(Problem details): Each line of the data below between the one containing "Frames from a" and the one containing "[0:12.00-0:13.00]", both included, is to be repeated exactly. Please omit pictures.

(Records for the exercise)

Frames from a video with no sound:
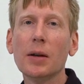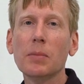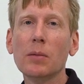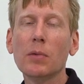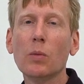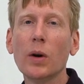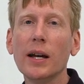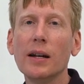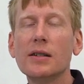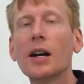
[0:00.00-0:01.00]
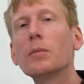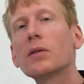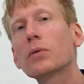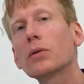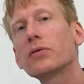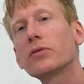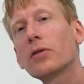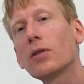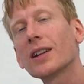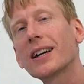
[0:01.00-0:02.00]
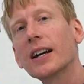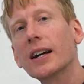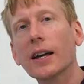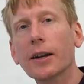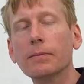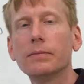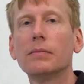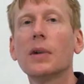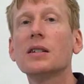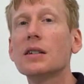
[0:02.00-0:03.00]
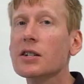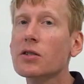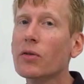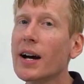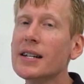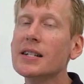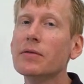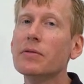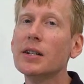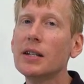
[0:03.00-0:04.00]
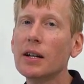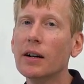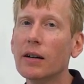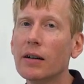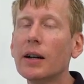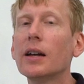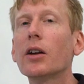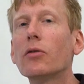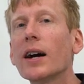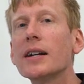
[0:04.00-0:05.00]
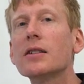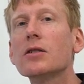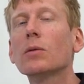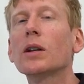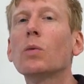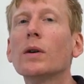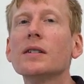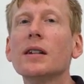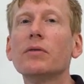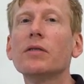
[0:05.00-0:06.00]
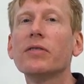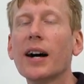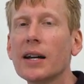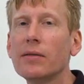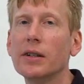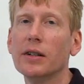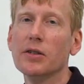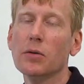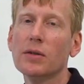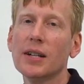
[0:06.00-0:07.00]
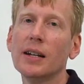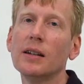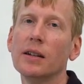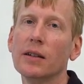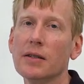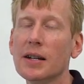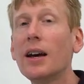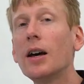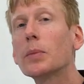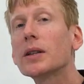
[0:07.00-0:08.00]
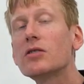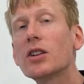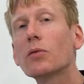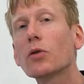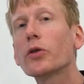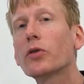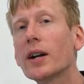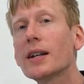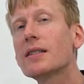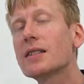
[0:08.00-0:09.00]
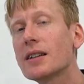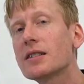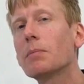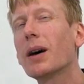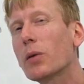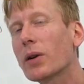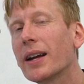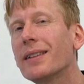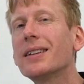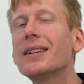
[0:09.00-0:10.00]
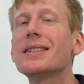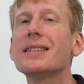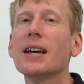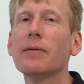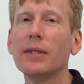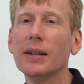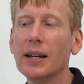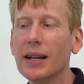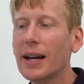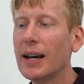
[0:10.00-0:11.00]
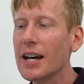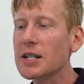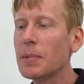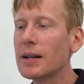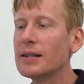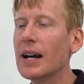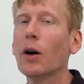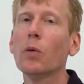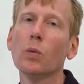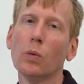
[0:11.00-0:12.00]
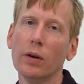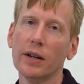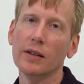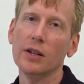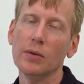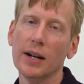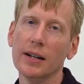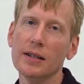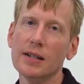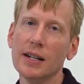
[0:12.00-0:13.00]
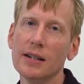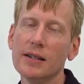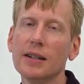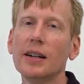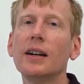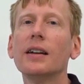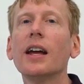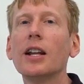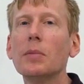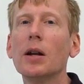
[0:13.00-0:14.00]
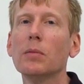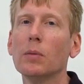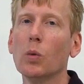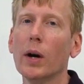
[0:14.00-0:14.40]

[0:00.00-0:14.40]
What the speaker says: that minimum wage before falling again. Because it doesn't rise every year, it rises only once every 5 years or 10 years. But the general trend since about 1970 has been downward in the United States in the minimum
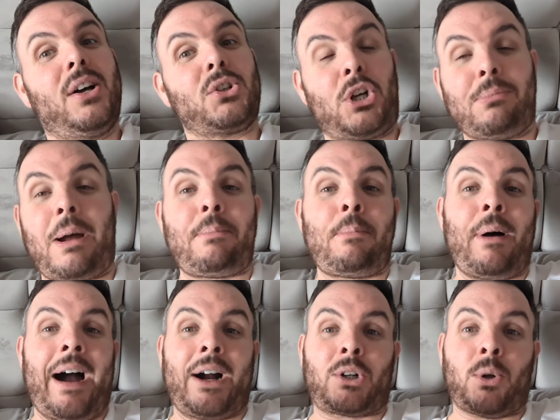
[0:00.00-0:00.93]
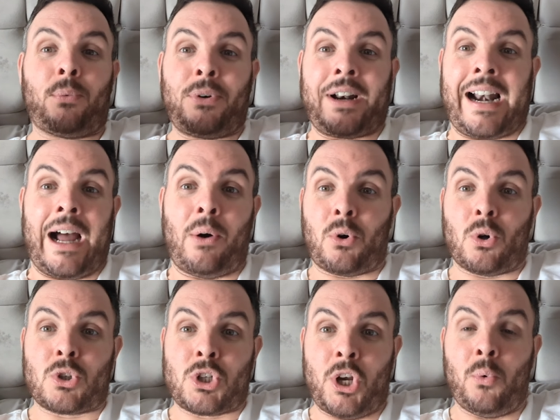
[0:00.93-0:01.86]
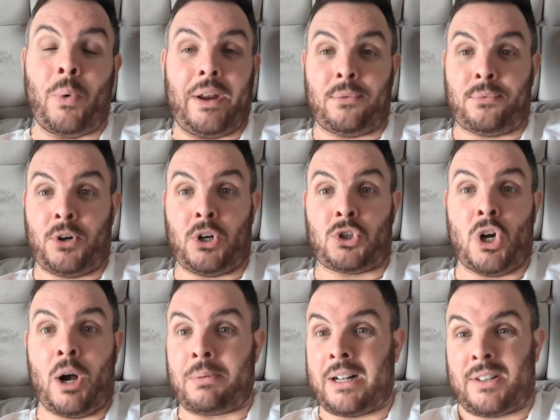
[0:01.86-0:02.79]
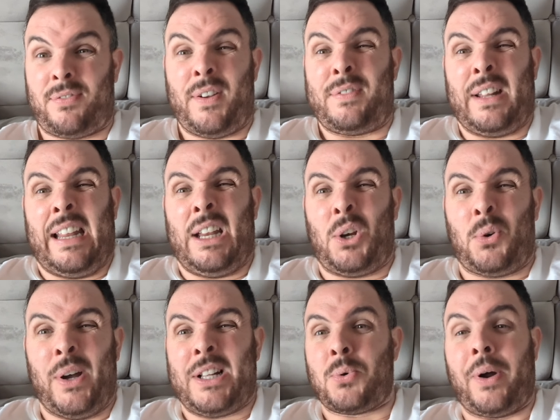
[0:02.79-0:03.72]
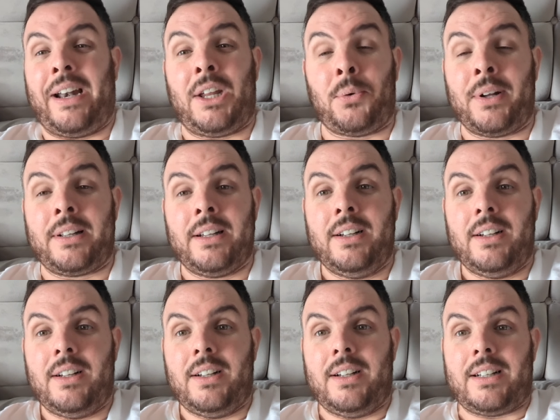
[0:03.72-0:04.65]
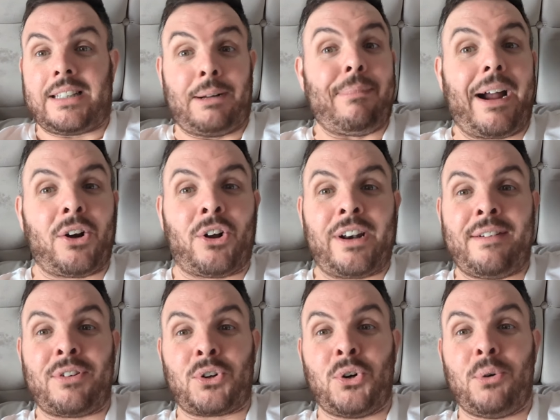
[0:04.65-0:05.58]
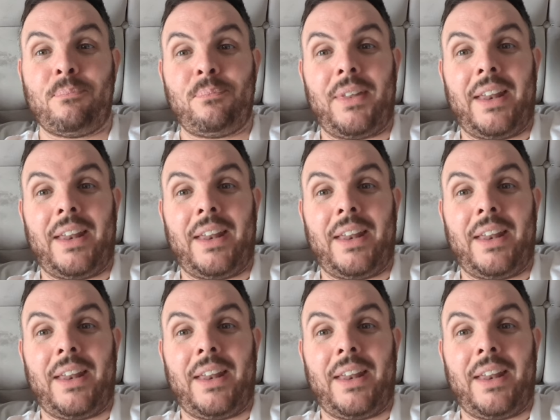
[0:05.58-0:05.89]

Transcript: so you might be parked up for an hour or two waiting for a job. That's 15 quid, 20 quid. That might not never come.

(End Records for the exercise)
(Records for the exercise)

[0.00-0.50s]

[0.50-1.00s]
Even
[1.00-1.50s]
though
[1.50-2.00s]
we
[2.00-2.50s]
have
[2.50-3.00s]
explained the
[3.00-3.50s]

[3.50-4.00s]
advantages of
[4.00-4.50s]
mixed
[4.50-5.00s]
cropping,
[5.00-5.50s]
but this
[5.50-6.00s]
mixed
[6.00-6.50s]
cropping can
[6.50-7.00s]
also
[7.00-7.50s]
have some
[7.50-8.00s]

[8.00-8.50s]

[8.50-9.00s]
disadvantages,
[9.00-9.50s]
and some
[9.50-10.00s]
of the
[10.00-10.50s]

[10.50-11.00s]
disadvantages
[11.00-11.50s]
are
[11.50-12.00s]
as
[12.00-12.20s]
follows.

(End Records for the exercise)

(Response to this task):
Frames from a video with no sound:
[0:00.00-0:01.00]
[0:01.00-0:02.00]
[0:02.00-0:03.00]
[0:03.00-0:04.00]
[0:04.00-0:05.00]
[0:05.00-0:06.00]
[0:06.00-0:07.00]
[0:07.00-0:08.00]
[0:08.00-0:09.00]
[0:09.00-0:10.00]
[0:10.00-0:11.00]
[0:11.00-0:12.00]
[0:12.00-0:13.00]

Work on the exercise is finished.